-- GIVEN DATA follows --

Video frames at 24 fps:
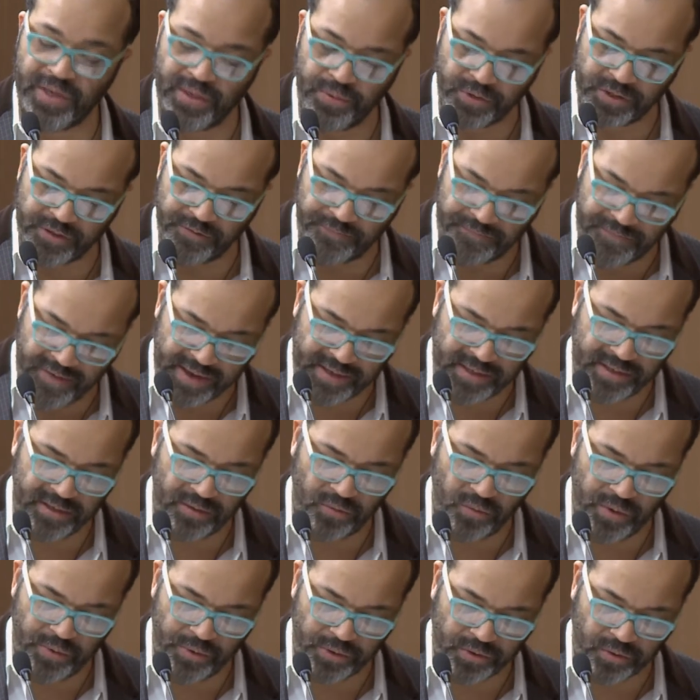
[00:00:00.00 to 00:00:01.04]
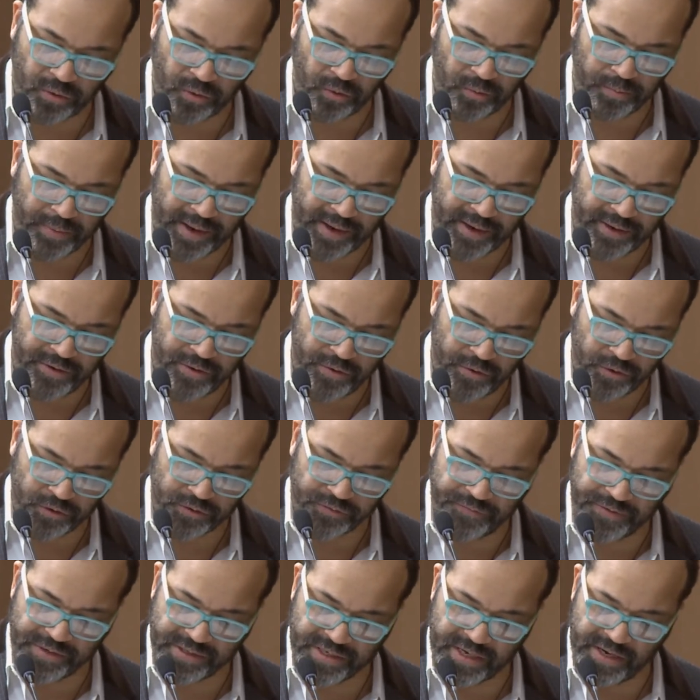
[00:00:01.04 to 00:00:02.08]
He was infected, we were told, by a nurse
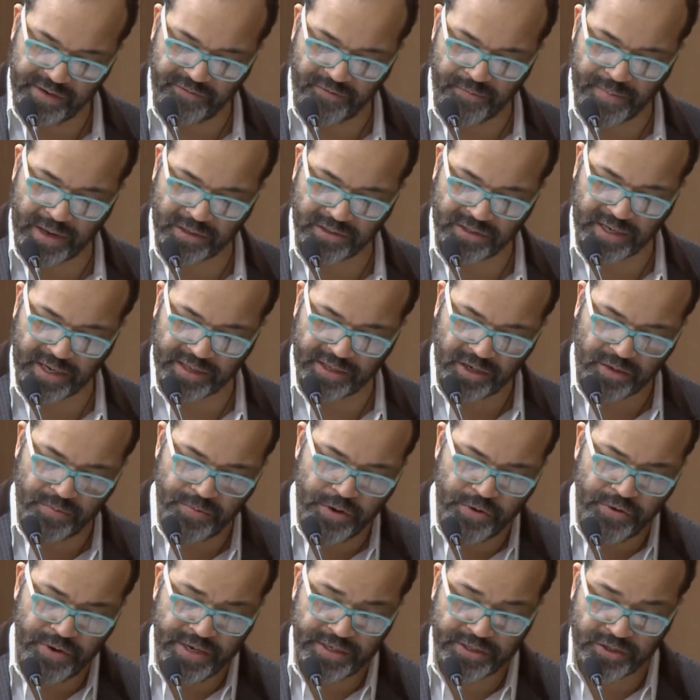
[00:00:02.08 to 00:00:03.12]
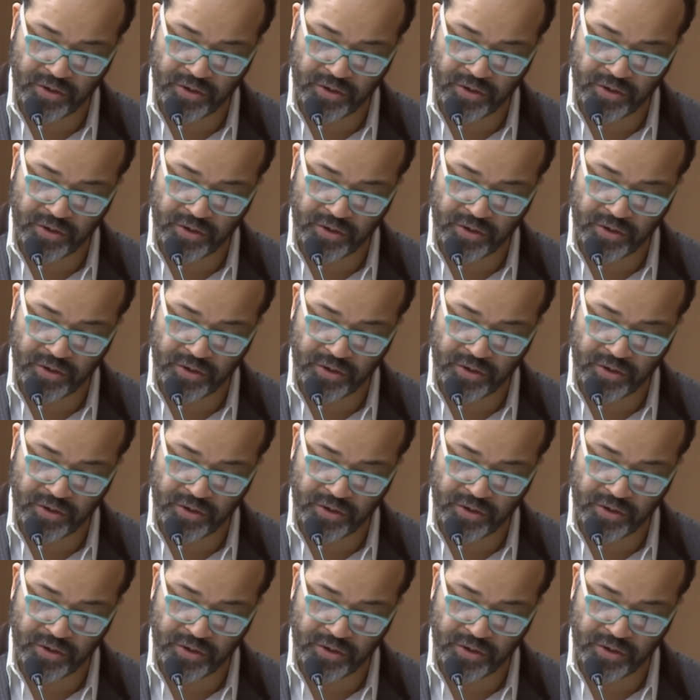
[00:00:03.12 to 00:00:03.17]
visiting from outside the community.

-- GIVEN DATA concluded --

--- EXERCISE OBJECTIVE ---
Without the pictures, return the entries exactly as they appear.

--- RESULT OF THE EXERCISE ---
Video frames at 24 fps:
[00:00:00.00 to 00:00:01.04]
[00:00:01.04 to 00:00:02.08]
He was infected, we were told, by a nurse
[00:00:02.08 to 00:00:03.12]
[00:00:03.12 to 00:00:03.17]
visiting from outside the community.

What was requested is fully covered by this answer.